Saved data entries
-------------------------

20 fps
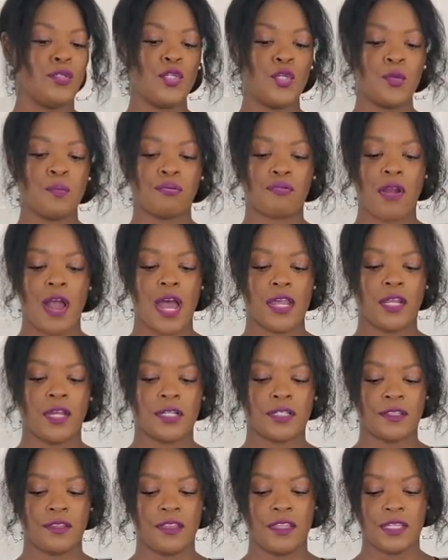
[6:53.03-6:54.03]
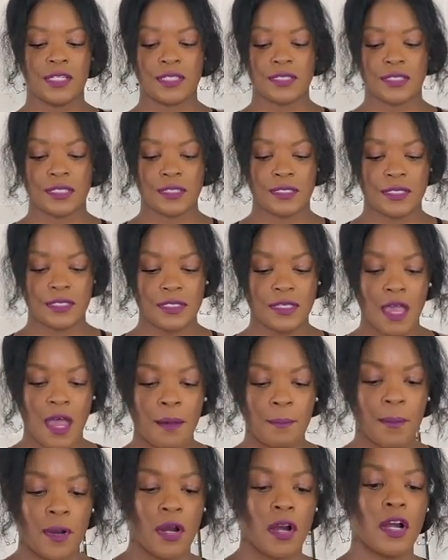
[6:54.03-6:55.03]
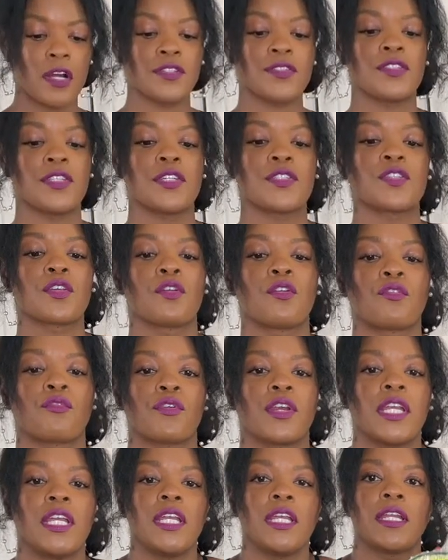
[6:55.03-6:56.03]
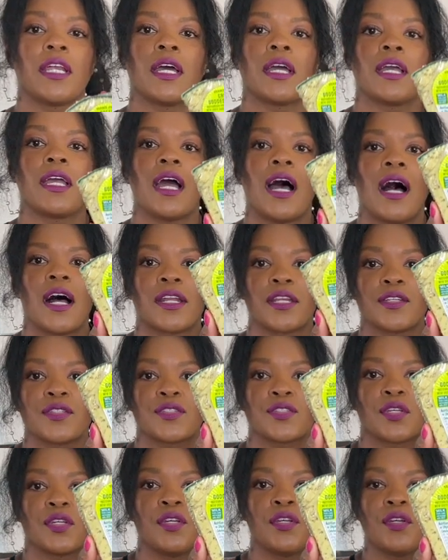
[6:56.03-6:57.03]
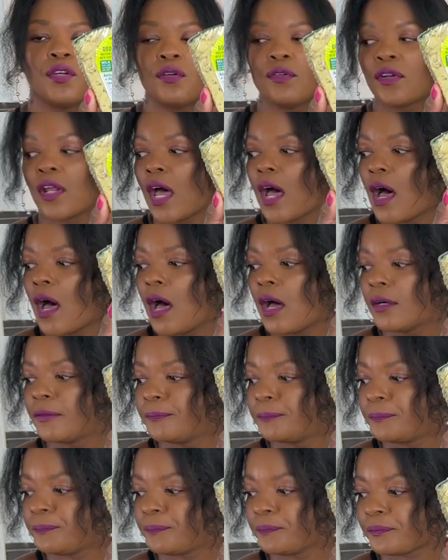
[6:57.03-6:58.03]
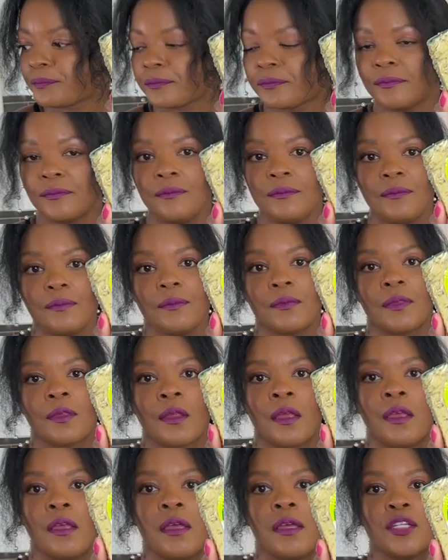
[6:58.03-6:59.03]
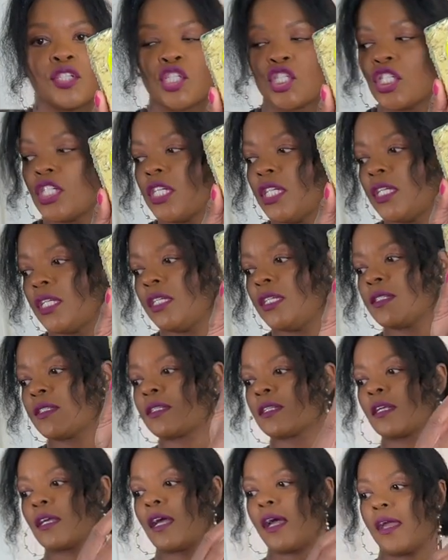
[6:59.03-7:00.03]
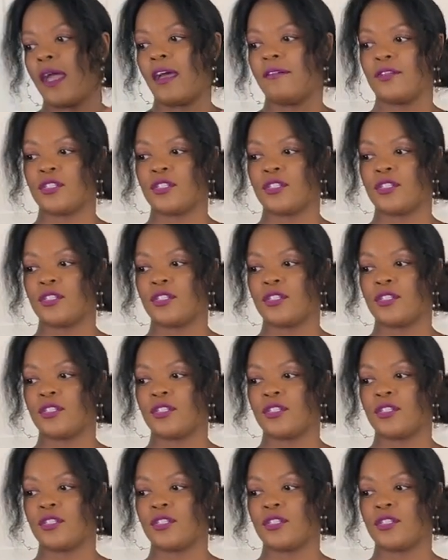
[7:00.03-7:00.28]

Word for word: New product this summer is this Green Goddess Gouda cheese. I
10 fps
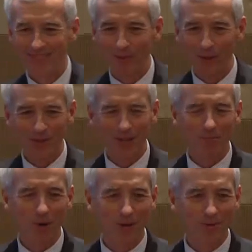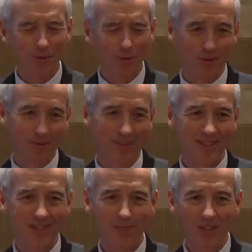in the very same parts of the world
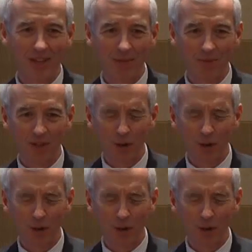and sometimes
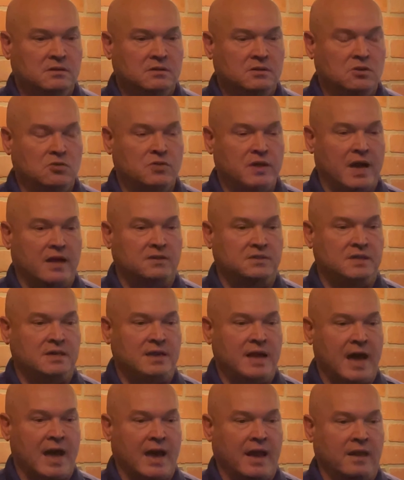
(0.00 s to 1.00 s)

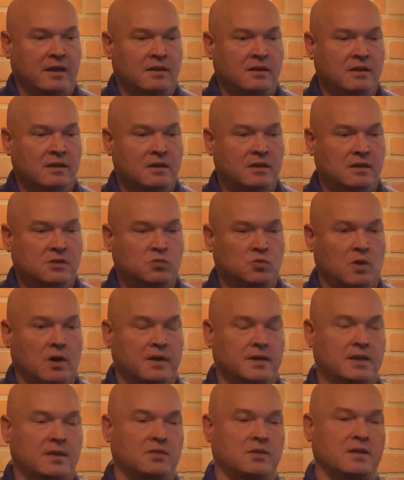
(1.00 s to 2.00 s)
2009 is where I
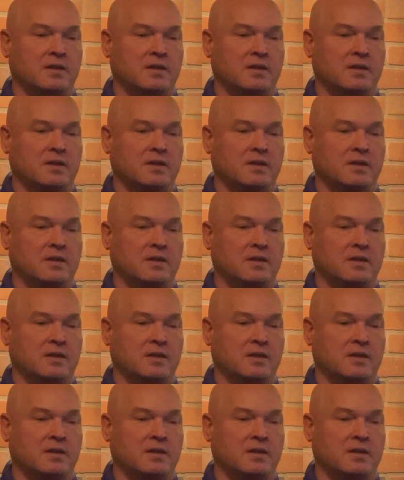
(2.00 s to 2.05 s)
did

-------------------------

Your objective
The line that contains "[6:53.03-6:54.03]" begins the range and the last line of the entries ends it; print that range exactly, without pictures.

Response
[6:53.03-6:54.03]
[6:54.03-6:55.03]
[6:55.03-6:56.03]
[6:56.03-6:57.03]
[6:57.03-6:58.03]
[6:58.03-6:59.03]
[6:59.03-7:00.03]
[7:00.03-7:00.28]

Word for word: New product this summer is this Green Goddess Gouda cheese. I
10 fps
in the very same parts of the world
and sometimes
(0.00 s to 1.00 s)

(1.00 s to 2.00 s)
2009 is where I
(2.00 s to 2.05 s)
did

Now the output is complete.